Decyzję o przeprowadzeniu referendum podjął krymski parlament, po tym jak wdarli się do niego uzbrojeni ludzie. Czy to legalna decyzja?

Warunki, w których przeprowadzono posiedzenie Rady Krymu, wywołują wiele wątpliwości. Nie mamy pewności, że odbyło się bez przemocy wobec deputowanych. Nie dysponujemy też potwierdzonymi informacjami, kim byli ludzie z bronią. Możliwe, że są to tak zwani obrażeni – berkutowcy, którzy wrócili z Kijowa. Natomiast co do samej zasady parlament Krymu ma prawo zarządzić przeprowadzenie referendum, tylko że nie może być w nim pytania o niepodległość Krymu bądź jego przyłączenie się do Rosji, bo w kwestiach terytorialnych muszą decydować obywatele całej Ukrainy. Krymianie mogą ewentualnie postawić pytanie o rozszerzenie autonomii.

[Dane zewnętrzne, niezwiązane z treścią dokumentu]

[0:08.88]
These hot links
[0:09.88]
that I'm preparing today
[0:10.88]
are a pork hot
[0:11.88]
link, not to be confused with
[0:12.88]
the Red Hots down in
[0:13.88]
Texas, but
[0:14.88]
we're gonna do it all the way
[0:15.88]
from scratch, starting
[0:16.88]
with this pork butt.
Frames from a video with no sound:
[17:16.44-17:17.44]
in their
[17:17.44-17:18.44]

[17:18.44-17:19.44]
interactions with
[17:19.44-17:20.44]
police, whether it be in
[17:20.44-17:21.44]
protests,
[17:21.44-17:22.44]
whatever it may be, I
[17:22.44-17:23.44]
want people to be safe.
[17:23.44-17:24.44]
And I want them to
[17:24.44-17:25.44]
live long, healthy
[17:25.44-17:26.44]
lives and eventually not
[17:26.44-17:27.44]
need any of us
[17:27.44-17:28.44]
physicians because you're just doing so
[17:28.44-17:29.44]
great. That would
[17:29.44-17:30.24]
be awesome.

Jakie znaczenie ma pojawienie się byłego prezydenta Janukowycza, który zwołał konferencję prasową z Rosji?

Dziś Janukowycz jest już tylko instrumentem w rękach Moskwy. Dzień przed konferencją prasową przewodniczący Rady Krymu ogłosił, że uważa Janukowycza za prezydenta Ukrainy. Dlatego jego powrót był konieczny. Ludzie musieli go zobaczyć. I teraz może być aktywnie wykorzystywany przez Rosję do realizacji planów na Krymie.

Aleksiej Żurawlow rozkręca rosyjską międzynarodówkę na Krymie. Czym to może się skończyć?

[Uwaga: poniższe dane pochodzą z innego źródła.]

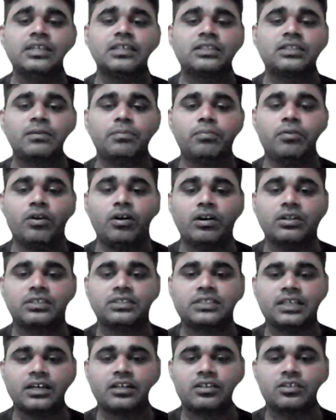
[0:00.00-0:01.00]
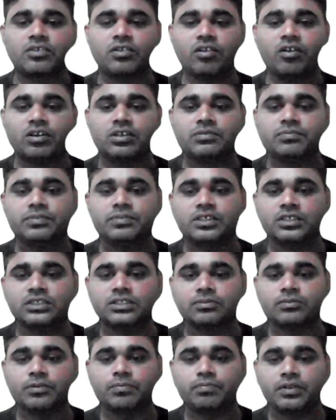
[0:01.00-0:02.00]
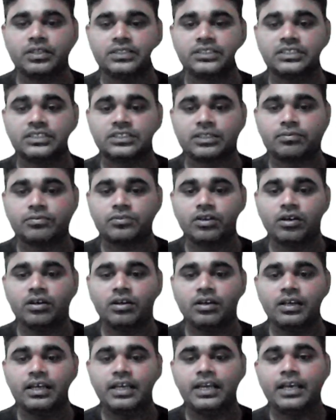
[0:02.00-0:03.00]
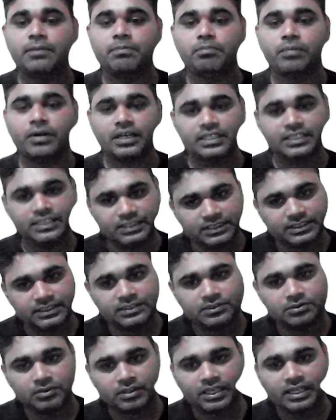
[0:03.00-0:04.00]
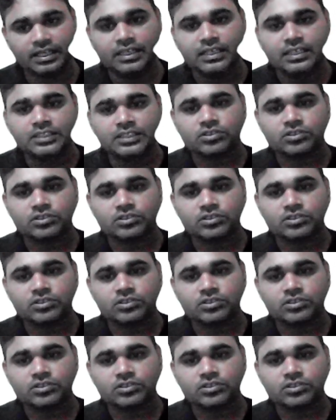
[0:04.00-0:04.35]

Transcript: the blood cannot clot because of the presence of the heparin. Okay. So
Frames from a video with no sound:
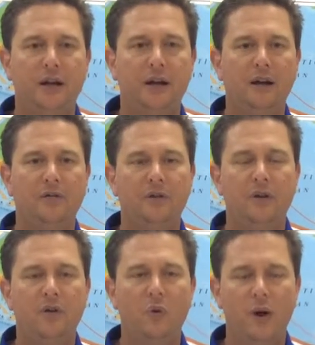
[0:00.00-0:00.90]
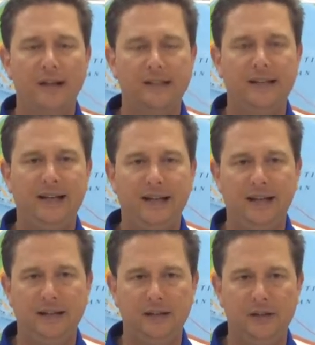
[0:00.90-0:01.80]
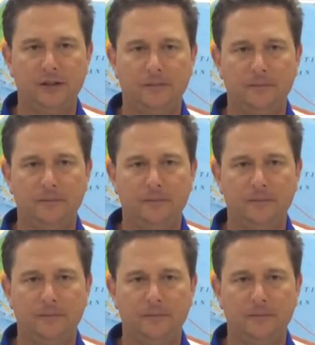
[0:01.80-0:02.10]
of the West Indies.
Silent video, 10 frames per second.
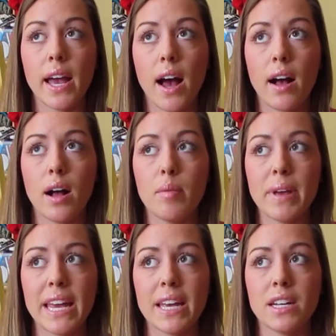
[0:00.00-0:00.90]

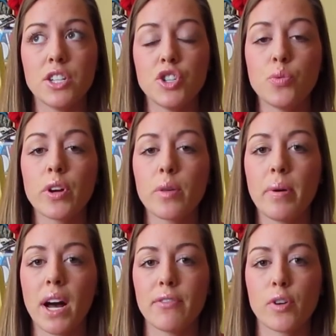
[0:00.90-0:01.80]
and you wear the
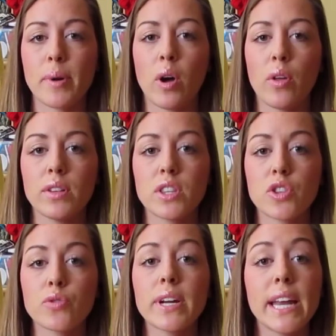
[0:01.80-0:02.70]
pod for about
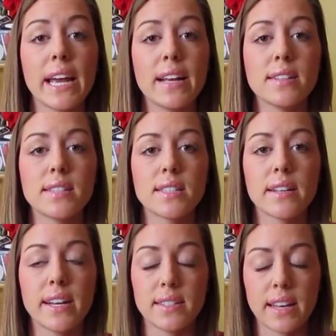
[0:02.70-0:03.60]
3 days
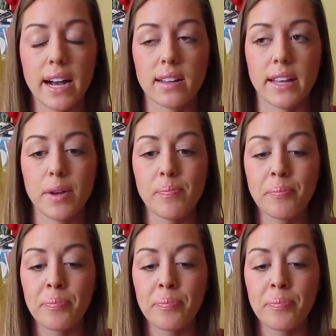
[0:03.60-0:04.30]
exactly,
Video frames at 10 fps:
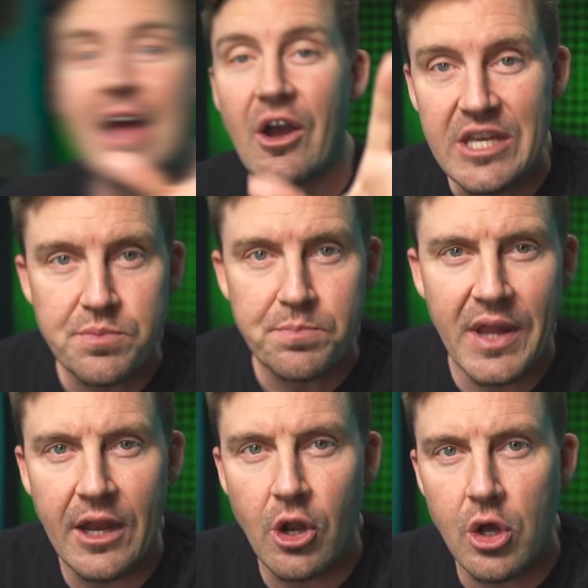Now, each
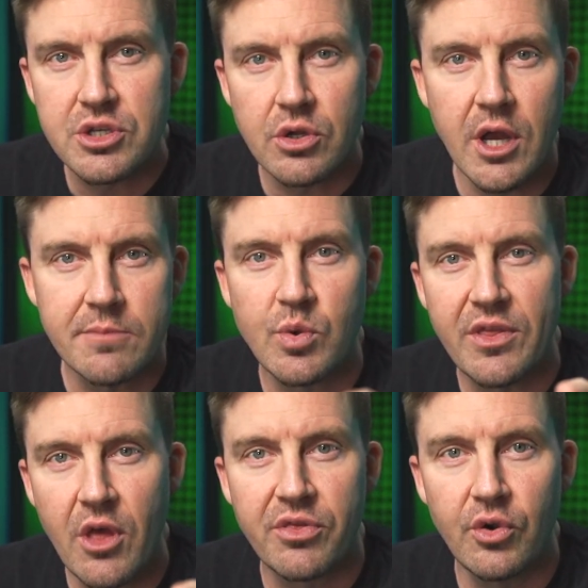plan also comes with
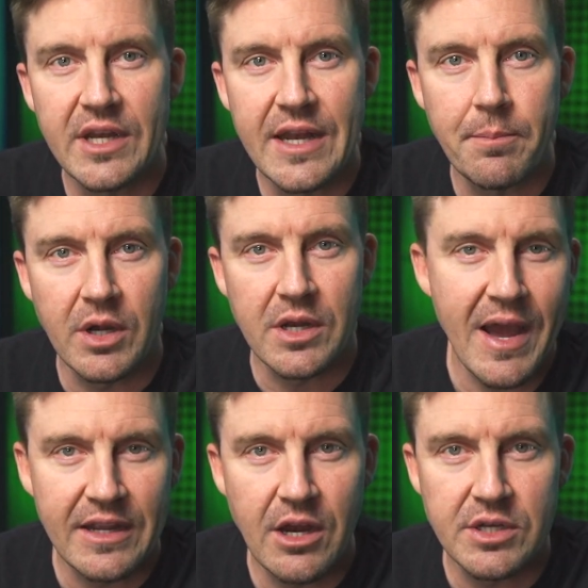a 30 day money
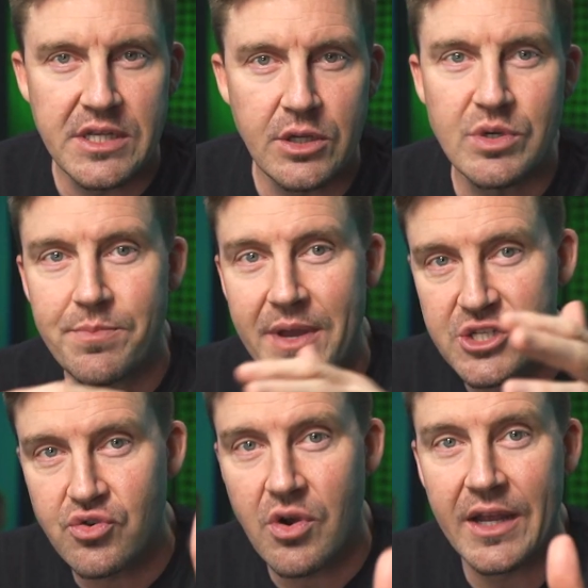back guarantee, which
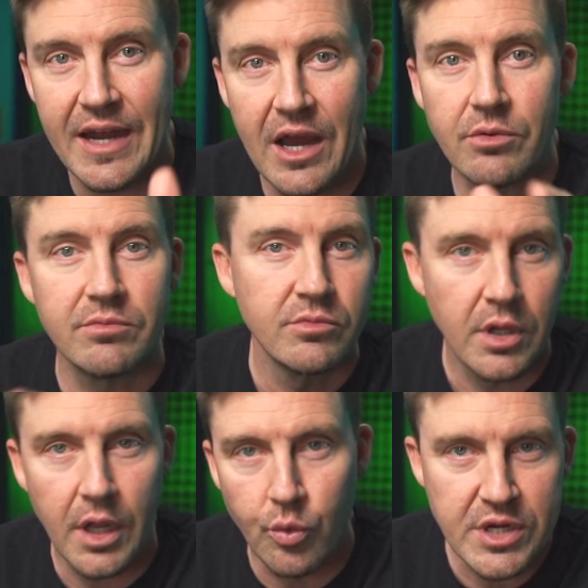makes trying it out a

To żadna nowość. Działają na Krymie od momentu, kiedy Ukraina uzyskała niepodległość. Zazwyczaj aktywizują się wtedy, kiedy państwo przechodzi kryzys lub nasila współpracę z Zachodem. Podobne rzeczy działy się podczas pomarańczowej rewolucji. Rosjanie panicznie się boją wstąpienia Ukrainy do NATO. Dziewięć lat temu ich akcje nosiły znamiona politycznego biznesu, liczne organizacje konkurowały między sobą o finansowanie z Rosji. Teraz tworzą wspólny front i stawiają sobie konkretne i bardzo poważne zadanie: chodzi im o destabilizację sytuacji na Krymie. Ich akcja jest dobrze zorganizowana, aktywny udział bierze w niej rosyjska armia. Nie można nazwać tego inaczej niż agresją wojskową. Z kolei przez akcję rozdawania rosyjskich paszportów Moskwa tworzy sobie podstawy do ewentualnych siłowych działań w celu obrony swoich obywateli. Powtarza się scenariusz gruziński.

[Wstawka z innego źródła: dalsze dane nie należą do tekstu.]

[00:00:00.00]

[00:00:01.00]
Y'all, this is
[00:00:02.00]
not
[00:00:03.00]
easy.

Czy Kreml zdecyduje się na faktyczną interwencję?

Ona już częściowo trwa. Widziano żołnierzy rosyjskich w różnych miejscach. Na pewno wychodzili poza teren swoich jednostek i uczestniczyli w blokowaniu państwowych obiektów w różnych miastach Krymu. Ale myślę, że w pełnej mierze ten scenariusz nie zostanie zrealizowany w związku z reakcją wspólnoty międzynarodowej. Mamy nadzieję, że dzięki temu uda się przeciwstawiać terytorialnym roszczeniom Rosji.

Wywiad znajduje się w najnowszym numerze tygodnika "Wprost". W najnowszym "Wprost" także wstrząsająca rozmowa z Marią Stepan, reporterką Telewizji Polskiej, która dokumentowała to, co się działo 20 lutego w Kijowie.

Najnowszy numer "Wprost" będzie  dostępny w formie e-wydania .  
Najnowszy "Wprost" będzie także dostępny na Facebooku .  
"Wprost" będzie dostępny również w wersji do słuchania .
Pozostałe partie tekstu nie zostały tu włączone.